Now suppose $\chi_{1}=c_{1}(x)\|\nabla c_{2}(x)\|_{2}/(c_{2}(x)\|\nabla c_{1}(x)\|_{2})$ and $\chi_{2}=1$ . (The effect of these choices is to normalize the contributions of the two terms in the definition of $d_{\lim}$ .) These choices and the fact that $\eta=\psi\theta/\mu$ for some $\psi\in\mathbb{R}_{>1}$ implies that

	$\displaystyle\nabla c_{1}(x)^{T}d_{\lim}$	$\displaystyle<-\left(\frac{1-\chi_{3}}{\psi\theta}\right)\\|\nabla c_{1}(x)\\|_{2}\\|\nabla c_{2}(x)\\|_{2}$
	$\displaystyle\text{and}\ \ \nabla c_{2}(x)^{T}d_{\lim}$	$\displaystyle<-\left(\frac{1-\chi_{3}}{\psi\theta}\right)\\|\nabla c_{2}(x)\\|_{2}^{2}.$

On the other hand, one has that $\|d_{\lim}\|_{2}\leq 2\|\nabla c_{2}(x)\|_{2}/\theta$ . Thus, one may conclude that there exists $\chi_{4}\in\mathbb{R}_{>0}$ such that $\nabla c_{1}(x)^{T}d_{\lim}\leq-\chi_{4}\|d_{\lim}\|_{2}$ and $\nabla c_{2}(x)^{T}d_{\lim}\leq-\chi_{4}\|d_{\lim}\|_{2}$ for all $x\in{\cal F}_{<0}$ such that both constraints are nearly active.

On the other hand, with $d_{\lim}$ defined as in the previous paragraph (i.e., with $\chi_{1}=c_{1}(x)\|\nabla c_{2}(x)\|_{2}/(c_{2}(x)\|\nabla c_{1}(x)\|_{2})$ and $\chi_{2}=1$ ), it follows that

		$\displaystyle\ -q_{\lim}^{T}d_{\lim}$
	$\displaystyle=$	$\displaystyle\left(\frac{1}{c_{1}(x)}\nabla c_{1}(x)+\frac{1}{c_{2}(x)}\nabla c_{2}(x)\right)^{T}\left(\frac{\chi_{1}}{c_{1}(x)}\nabla c_{1}(x)+\frac{\chi_{2}}{c_{2}(x)}\nabla c_{2}(x)\right)$
	$\displaystyle=$	$\displaystyle\ \frac{1}{c_{1}(x)c_{2}(x)}\\|\nabla c_{1}(x)\\|_{2}\\|\nabla c_{2}(x)\\|_{2}+\frac{1}{c_{2}(x)^{2}}\\|\nabla c_{2}(x)\\|_{2}^{2}$
		$\displaystyle\ +\left(\frac{1}{c_{1}(x)c_{2}(x)}+\frac{\\|\nabla c_{2}(x)\\|_{2}}{c_{2}(x)^{2}\\|\nabla c_{1}(x)\\|_{2}}\right)\nabla c_{1}(x)^{T}\nabla c_{2}(x)$
	$\displaystyle=$	$\displaystyle\ \frac{1-\chi_{3}}{c_{1}(x)c_{2}(x)}\\|\nabla c_{1}(x)\\|_{2}\\|\nabla c_{2}(x)\\|_{2}+\frac{1-\chi_{3}}{c_{2}(x)^{2}}\\|\nabla c_{2}(x)\\|_{2}^{2}$
	$\displaystyle\geq$	$\displaystyle\ \frac{1-\chi_{3}}{\theta^{2}}(\\|\nabla c_{1}(x)\\|_{2}\\|\nabla c_{2}(x)\\|_{2}+\\|\nabla c_{2}(x)\\|_{2}^{2}).$

On the other hand, $\|d_{\lim}\|_{2}\leq 2\|\nabla c_{2}(x)\|_{2}/\theta$ and $\|q_{\lim}\|_{2}\leq 2\|\nabla c_{2}(x)\|_{2}/\theta$ . Thus, one may conclude that there exists $\chi_{5}\in\mathbb{R}_{>0}$ such that $-q_{\lim}^{T}d_{\lim}\geq\chi_{5}\|q_{\lim}\|_{2}\|d_{\lim}\|_{2}$ for all $x\in{\cal F}_{<0}$ such that both constraints are nearly active.

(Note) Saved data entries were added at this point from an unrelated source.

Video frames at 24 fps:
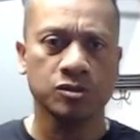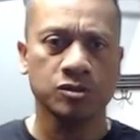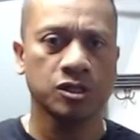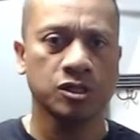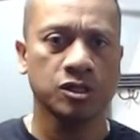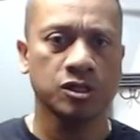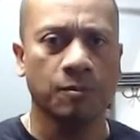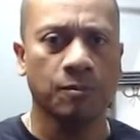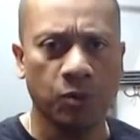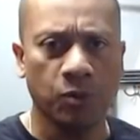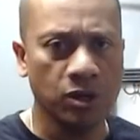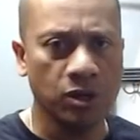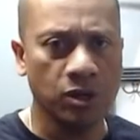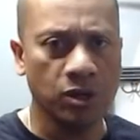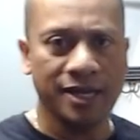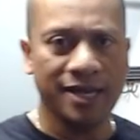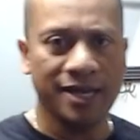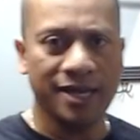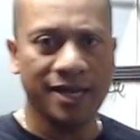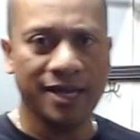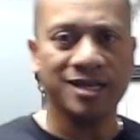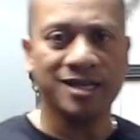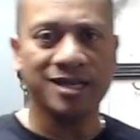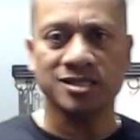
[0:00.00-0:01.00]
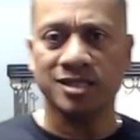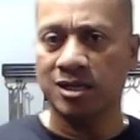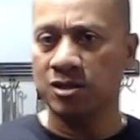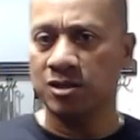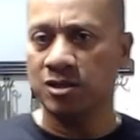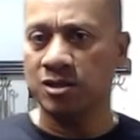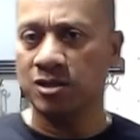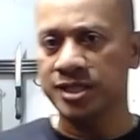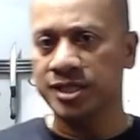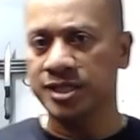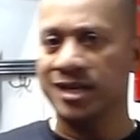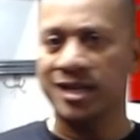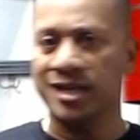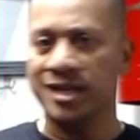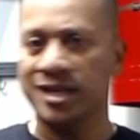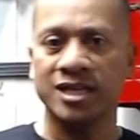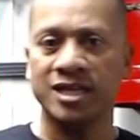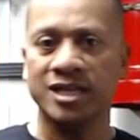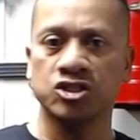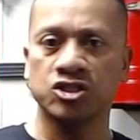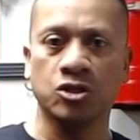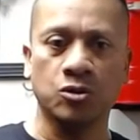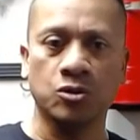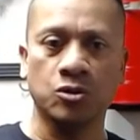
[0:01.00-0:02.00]
you know, boiled eggs. I don't eat the
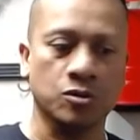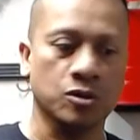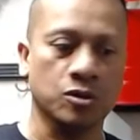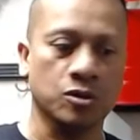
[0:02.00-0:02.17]
egg yolk.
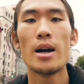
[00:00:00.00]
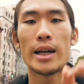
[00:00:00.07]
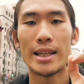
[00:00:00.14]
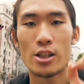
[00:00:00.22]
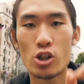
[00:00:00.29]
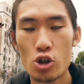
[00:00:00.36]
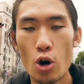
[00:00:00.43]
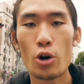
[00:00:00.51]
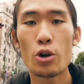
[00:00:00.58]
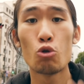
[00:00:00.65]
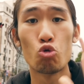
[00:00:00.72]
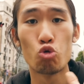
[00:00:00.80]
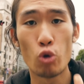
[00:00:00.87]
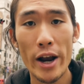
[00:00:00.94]
Get
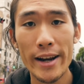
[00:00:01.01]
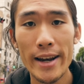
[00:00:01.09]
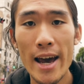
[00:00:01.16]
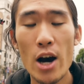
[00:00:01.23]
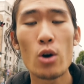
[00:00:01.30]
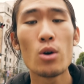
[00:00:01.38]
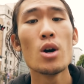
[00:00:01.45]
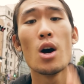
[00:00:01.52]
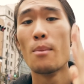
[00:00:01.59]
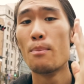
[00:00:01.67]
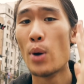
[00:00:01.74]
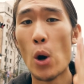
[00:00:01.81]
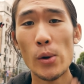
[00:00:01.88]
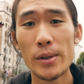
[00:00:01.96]
started right now.
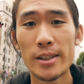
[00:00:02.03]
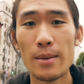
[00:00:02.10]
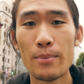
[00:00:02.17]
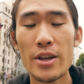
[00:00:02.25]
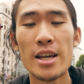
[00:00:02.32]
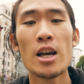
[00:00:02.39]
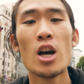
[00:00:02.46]
Post something.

The arguments in the preceding two paragraphs involve the limiting directions $d_{\lim}$ and $q_{\lim}$ , where it was shown that there exist positive constants $\chi_{4}$ and $\chi_{5}$ —that are uniform with respect to $x\in{\cal F}_{<0}$ —such that conditions of the form (27b)–(27c) hold for these limit directions. All that remains is to observe that, since these are the limiting directions for any given $x\in{\cal F}_{<0}$ as $\mu\to\infty$ , such conditions and (27a) hold for $(d,q)$ for some positive constants as long as $\mu$ is sufficiently large relative to $\theta$ . All together from our observations, it follows that with $\mu$ sufficiently large relative to $\theta$ , $\eta\in(\theta/\mu,1)$ , $x\in{\cal F}_{<0}$ such that both constraints are nearly active, $\underline{\eta}$ sufficiently small, $\underline{\zeta}$ sufficiently small, $\overline{\zeta}$ sufficiently large, and $\zeta$ sufficiently small, one finds $d$ in (28) with the aforementioned choices of $\chi_{1}$ and $\chi_{2}$ satisfies (5).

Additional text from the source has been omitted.